Die unerschrockensten Vertreter dieser Schule trösten sich damit, dass die Nation, wenn sie auch bei abgeschlossener Wirtschaft ärmer wird, dafür mehr zur Gemeinschaft werde (Hitler), oder dass die Anlässe zu äußeren Konflikten sich mit nachlassender Bedeutung des Weltmarkts verringern. Derartige Hoffnungen beweisen nur, dass die Doktrin des Wirtschaftsnationalismus nicht nur reaktionär ist, sondern auch durch und durch utopisch. Bei den ersten Anzeichen einer wirtschaftlichen Wiederbelebung – und diese müssen immerhin auftreten – wird der Kampf um die auswärtigen Märkte ungeahnte Schärfe annehmen. Die frommen Erwägungen über die Vorteile der Autarkie werden sofort über den Haufen geworfen sein, die klugen Pläne nationaler Harmonie werden unter den Tisch fallen. Das bezieht sich nicht nur auf den deutschen Kapitalismus mit seiner explosiven Dynamik oder auf den verspäteten, ungeduldigen und gierigen Kapitalismus Japans, sondern auch auf den bei all seinen neuen Widersprüchen mächtigen Kapitalismus Amerikas.
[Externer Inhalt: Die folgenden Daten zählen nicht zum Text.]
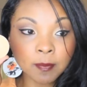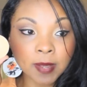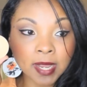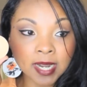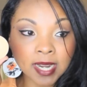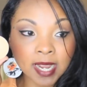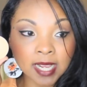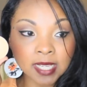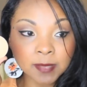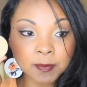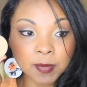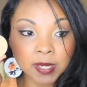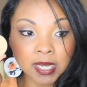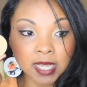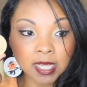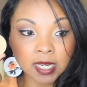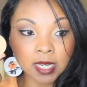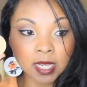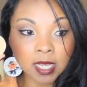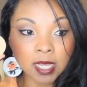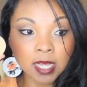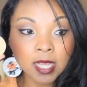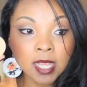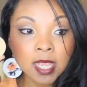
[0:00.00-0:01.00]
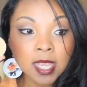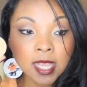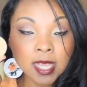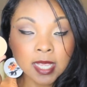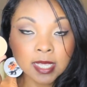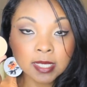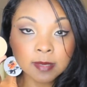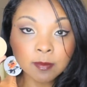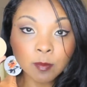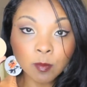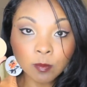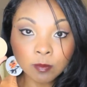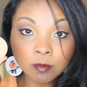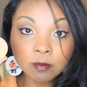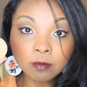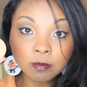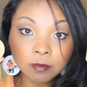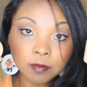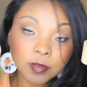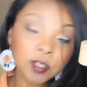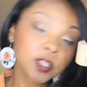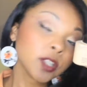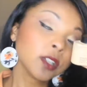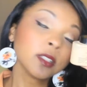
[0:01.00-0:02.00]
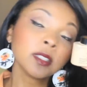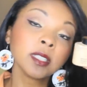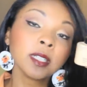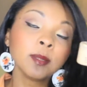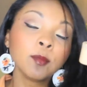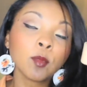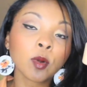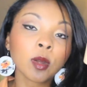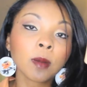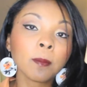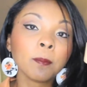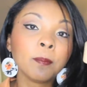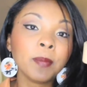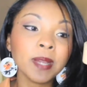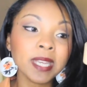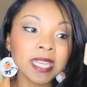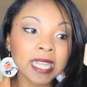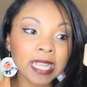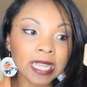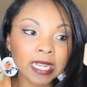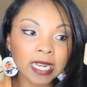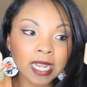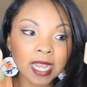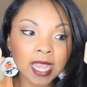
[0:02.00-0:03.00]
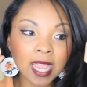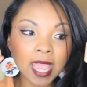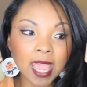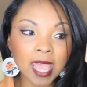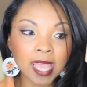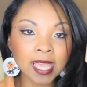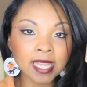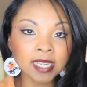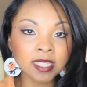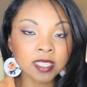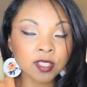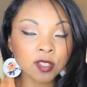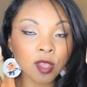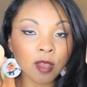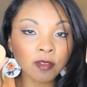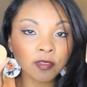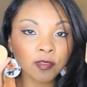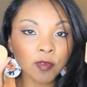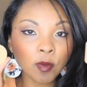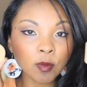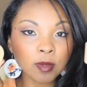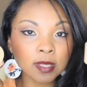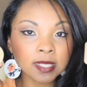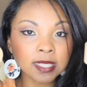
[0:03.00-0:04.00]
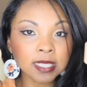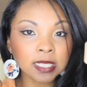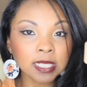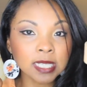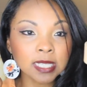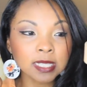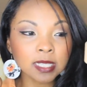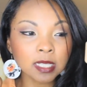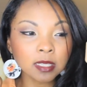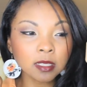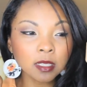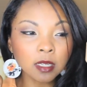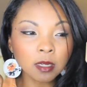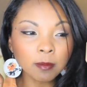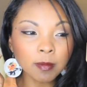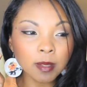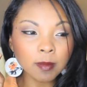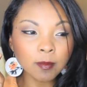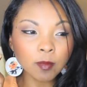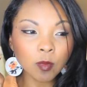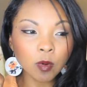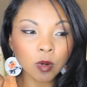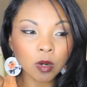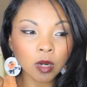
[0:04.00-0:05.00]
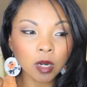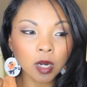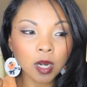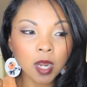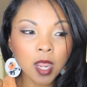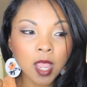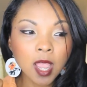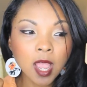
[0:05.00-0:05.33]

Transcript: Ben Knife Banana is certainly more banana and Soft Focus leans a little bit more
Die Vereinigten Staaten stellten den vollendetsten Typ der kapitalistischen Entwicklung dar. Das relative Gleichgewicht des unerschöpflich scheinenden inneren Markts sicherte ihnen ein gewaltiges technisches und ökonomisches Übergewicht über Europa. Doch die bloße Tatsache des Eingreifens Amerikas in den Weltkrieg war eine Äußerung des bereits gestörten inneren Gleichgewichts. Ihrerseits bewirkten die Veränderungen, welche der Krieg in der Struktur der Vereinigten Staaten verursachte, dass der amerikanische Kapitalismus in die Weltarena trat und ihm das zu einer Lebensfrage wurde. Viel spricht dafür, dass dieser Ausweg außerordentlich dramatische Formen annehmen muss

Demokratischer Nationalismus hat seinerzeit die Menschheit vorwärts gebracht Auch heute noch ist er fähig, bis zu einem gewissen Grad in den Kolonialländern des Ostens eine fortschrittliche Rolle zu spielen. Aber der faschistische Nationalismus des Niedergangs bringt nichts als Verderben. Er bereitet nicht die Besänftigung der Wirtschaft im nationalen Rahmen sondern vulkanische Ausbrüche und grandiose Zusammenstöße vor. Alles, was wir da während der letzten dreißig Jahre erlebten, wird sich als eine idyllische Ouvertüre erweisen im Vergleich mit der höllischen Musik, die uns erwartet. Diesmal handelt es sich nicht um einen zeitweiligen Absturz der Wirtschaft sondern um ihre vollständige Verwüstung und um den Zusammenbruch unsrer gesamten Kultur – wenn sich nicht die werktätige und denkende Menschheit rechtzeitig fähig zeigen wird, ihre Produktivkräfte zu beherrschen, sie in Europa und in der Welt zu organisieren.

(Autorisierte Übersetzung aus dem Russischen von Walter Steen [Rudolf Klement].)